▶ _Problem to solve_: Please print only the top portion of the entries below, ending with the line that contains "[0:20.18-0:20.98]", exactly as written.

*** Records to use ***

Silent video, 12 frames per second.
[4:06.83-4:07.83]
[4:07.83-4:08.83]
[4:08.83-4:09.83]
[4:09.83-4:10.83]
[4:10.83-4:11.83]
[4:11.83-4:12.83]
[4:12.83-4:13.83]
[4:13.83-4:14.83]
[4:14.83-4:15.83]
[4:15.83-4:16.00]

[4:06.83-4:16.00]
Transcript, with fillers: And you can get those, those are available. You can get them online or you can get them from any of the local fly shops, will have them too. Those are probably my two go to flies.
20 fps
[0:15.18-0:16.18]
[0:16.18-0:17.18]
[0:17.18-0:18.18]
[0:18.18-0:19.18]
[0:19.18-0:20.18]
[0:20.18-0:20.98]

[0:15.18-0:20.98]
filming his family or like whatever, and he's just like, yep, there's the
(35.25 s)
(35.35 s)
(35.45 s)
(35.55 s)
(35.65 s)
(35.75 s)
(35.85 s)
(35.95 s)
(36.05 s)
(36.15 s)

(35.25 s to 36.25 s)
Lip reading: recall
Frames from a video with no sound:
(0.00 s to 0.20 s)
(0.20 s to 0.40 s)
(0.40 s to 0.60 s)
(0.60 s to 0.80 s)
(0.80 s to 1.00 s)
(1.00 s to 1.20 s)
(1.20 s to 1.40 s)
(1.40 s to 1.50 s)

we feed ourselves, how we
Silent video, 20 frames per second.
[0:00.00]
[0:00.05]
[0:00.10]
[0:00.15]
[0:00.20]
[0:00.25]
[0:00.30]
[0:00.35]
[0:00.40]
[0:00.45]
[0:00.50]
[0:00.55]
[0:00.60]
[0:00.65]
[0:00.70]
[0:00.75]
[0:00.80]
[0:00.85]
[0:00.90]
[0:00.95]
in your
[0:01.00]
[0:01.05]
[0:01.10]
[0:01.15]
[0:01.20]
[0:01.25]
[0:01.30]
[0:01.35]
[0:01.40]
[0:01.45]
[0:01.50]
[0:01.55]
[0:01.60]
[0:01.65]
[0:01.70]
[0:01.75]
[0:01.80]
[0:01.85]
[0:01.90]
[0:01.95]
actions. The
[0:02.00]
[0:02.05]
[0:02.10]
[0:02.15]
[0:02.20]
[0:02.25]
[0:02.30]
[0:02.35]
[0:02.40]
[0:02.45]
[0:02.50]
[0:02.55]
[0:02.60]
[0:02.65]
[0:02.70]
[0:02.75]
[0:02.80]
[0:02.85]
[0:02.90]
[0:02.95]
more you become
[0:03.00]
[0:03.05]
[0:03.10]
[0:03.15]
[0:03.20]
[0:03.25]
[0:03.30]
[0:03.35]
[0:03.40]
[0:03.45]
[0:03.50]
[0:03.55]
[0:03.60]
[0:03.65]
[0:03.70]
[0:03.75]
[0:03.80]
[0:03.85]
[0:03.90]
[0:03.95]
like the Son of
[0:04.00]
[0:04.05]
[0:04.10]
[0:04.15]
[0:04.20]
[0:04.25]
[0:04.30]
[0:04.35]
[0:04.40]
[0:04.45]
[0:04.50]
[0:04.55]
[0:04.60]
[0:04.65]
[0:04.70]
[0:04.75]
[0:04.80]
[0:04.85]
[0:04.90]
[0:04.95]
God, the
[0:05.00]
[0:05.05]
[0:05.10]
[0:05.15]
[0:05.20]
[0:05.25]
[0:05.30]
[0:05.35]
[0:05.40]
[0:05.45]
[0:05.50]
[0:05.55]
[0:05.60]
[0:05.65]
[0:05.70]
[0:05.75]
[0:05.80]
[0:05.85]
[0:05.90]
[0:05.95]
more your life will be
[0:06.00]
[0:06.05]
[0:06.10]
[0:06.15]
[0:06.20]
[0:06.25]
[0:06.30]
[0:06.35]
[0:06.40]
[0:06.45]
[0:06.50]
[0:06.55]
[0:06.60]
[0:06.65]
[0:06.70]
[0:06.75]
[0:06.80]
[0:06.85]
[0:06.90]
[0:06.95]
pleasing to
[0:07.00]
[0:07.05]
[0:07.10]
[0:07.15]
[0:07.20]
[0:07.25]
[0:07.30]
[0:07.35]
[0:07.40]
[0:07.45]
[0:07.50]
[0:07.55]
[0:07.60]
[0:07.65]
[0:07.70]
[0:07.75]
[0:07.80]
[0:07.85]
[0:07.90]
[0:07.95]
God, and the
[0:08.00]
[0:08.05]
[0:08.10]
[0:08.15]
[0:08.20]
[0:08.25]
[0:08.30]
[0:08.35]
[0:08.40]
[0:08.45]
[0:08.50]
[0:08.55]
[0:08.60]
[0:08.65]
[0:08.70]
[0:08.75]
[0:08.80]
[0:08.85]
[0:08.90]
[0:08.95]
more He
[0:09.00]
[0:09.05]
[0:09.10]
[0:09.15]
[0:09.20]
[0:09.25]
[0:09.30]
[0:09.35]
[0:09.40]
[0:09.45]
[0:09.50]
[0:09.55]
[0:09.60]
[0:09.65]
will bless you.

*** End of Records to use ***

▶ _Answer space_:
Silent video, 12 frames per second.
[4:06.83-4:07.83]
[4:07.83-4:08.83]
[4:08.83-4:09.83]
[4:09.83-4:10.83]
[4:10.83-4:11.83]
[4:11.83-4:12.83]
[4:12.83-4:13.83]
[4:13.83-4:14.83]
[4:14.83-4:15.83]
[4:15.83-4:16.00]

[4:06.83-4:16.00]
Transcript, with fillers: And you can get those, those are available. You can get them online or you can get them from any of the local fly shops, will have them too. Those are probably my two go to flies.
20 fps
[0:15.18-0:16.18]
[0:16.18-0:17.18]
[0:17.18-0:18.18]
[0:18.18-0:19.18]
[0:19.18-0:20.18]
[0:20.18-0:20.98]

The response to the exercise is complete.